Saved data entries
--*--

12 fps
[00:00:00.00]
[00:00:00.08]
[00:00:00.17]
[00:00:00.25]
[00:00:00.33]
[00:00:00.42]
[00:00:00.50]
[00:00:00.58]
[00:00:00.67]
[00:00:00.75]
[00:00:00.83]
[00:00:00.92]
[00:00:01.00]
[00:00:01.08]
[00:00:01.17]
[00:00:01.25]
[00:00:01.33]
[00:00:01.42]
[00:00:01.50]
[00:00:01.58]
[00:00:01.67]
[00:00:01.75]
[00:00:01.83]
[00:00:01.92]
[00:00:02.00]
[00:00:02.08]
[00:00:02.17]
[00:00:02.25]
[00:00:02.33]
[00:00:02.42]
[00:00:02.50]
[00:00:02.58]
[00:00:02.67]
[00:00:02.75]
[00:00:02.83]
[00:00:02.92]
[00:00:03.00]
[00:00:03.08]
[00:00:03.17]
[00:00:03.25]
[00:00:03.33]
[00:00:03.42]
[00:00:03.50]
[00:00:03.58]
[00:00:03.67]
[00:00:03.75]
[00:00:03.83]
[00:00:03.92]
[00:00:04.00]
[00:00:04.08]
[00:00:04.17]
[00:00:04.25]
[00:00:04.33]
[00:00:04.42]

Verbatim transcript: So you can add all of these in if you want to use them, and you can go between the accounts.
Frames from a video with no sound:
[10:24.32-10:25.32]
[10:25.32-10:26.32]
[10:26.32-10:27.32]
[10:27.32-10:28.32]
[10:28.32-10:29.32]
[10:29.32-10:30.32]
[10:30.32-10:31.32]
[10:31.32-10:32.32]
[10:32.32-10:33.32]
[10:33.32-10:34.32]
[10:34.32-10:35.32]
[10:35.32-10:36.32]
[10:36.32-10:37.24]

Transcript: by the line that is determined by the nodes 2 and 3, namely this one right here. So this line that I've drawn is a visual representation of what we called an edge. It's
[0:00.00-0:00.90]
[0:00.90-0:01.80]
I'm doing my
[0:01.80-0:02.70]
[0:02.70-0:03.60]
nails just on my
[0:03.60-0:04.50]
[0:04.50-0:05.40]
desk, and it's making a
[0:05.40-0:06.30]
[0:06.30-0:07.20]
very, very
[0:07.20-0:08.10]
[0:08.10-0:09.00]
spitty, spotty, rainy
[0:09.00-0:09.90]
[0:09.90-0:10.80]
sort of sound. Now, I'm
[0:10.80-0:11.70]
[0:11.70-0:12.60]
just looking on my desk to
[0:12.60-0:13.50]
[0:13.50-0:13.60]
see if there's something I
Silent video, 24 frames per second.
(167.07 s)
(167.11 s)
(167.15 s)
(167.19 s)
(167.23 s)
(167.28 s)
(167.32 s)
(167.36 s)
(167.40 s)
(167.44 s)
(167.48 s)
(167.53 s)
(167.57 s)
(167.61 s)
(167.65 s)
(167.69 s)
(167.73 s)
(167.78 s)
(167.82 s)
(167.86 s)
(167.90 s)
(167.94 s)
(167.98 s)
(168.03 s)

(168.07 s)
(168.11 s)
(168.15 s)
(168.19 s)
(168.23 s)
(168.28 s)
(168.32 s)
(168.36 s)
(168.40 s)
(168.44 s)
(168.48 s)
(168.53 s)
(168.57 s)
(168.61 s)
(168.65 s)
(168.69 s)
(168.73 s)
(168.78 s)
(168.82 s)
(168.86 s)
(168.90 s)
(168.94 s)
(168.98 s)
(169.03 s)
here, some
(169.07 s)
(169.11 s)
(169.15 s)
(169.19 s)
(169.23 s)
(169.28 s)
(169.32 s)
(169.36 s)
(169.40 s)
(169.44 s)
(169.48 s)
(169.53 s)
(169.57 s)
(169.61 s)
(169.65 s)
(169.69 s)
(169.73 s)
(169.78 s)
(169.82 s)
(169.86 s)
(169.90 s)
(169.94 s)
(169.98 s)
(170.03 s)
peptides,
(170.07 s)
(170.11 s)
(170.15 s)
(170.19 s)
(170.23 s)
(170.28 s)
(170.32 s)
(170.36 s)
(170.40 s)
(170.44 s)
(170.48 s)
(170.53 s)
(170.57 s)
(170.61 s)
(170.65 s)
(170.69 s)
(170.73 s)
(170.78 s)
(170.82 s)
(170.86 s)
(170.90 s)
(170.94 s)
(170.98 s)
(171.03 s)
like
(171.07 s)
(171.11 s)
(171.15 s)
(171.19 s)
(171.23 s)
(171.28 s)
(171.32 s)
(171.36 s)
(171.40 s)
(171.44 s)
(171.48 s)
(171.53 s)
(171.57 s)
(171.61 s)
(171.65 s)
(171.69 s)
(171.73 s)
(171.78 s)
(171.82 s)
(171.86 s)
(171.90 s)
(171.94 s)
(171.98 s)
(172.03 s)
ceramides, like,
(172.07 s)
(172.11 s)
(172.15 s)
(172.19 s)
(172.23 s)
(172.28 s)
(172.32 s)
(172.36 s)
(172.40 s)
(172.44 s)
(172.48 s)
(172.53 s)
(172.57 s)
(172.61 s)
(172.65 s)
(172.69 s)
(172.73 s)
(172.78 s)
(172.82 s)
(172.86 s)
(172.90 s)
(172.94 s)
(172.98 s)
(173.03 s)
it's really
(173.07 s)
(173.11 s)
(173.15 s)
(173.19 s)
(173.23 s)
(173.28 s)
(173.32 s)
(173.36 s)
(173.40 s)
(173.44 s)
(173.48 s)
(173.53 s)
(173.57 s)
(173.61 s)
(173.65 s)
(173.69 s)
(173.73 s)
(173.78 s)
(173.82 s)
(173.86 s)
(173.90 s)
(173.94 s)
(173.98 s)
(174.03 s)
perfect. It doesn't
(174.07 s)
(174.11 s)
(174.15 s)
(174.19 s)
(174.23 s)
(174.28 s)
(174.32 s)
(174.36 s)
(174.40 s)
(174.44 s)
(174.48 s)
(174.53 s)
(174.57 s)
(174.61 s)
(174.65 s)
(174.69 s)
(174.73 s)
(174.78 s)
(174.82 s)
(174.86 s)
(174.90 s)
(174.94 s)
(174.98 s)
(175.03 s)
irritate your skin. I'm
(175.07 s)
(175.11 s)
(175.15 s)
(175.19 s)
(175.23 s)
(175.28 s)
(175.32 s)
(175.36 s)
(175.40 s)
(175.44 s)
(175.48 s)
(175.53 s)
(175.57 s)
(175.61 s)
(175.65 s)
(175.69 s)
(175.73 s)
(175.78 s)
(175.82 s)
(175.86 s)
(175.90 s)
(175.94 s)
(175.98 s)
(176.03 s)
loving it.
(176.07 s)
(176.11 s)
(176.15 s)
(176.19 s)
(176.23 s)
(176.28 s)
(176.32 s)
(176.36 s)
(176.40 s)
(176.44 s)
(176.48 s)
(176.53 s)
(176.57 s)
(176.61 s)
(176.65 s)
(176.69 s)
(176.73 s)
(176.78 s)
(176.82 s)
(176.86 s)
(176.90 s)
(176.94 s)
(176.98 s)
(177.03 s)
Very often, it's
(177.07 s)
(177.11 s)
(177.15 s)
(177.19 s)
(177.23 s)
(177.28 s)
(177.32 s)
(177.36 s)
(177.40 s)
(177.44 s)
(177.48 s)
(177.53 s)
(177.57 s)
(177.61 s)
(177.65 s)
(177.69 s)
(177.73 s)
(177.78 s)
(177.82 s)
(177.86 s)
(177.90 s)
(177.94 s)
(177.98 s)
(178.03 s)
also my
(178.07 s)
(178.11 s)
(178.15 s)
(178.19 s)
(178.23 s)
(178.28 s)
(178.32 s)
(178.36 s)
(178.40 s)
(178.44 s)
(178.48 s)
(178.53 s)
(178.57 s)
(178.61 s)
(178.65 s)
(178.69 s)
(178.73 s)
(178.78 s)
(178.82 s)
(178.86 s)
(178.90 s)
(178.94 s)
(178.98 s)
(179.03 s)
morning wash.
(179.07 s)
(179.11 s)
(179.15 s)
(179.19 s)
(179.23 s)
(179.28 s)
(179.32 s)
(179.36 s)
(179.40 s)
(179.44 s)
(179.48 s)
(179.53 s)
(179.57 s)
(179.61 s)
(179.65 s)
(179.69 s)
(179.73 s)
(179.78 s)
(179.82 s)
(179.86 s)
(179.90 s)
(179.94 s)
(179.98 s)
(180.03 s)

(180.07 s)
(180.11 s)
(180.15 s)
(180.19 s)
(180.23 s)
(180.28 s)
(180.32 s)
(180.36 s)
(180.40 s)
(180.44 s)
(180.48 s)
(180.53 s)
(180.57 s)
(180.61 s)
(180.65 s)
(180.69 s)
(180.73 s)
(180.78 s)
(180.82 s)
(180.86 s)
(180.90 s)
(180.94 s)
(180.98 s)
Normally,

--*--

● Aim of the task: Copy each line above that contains the string "video".

● Written answer:
Frames from a video with no sound:
Silent video, 24 frames per second.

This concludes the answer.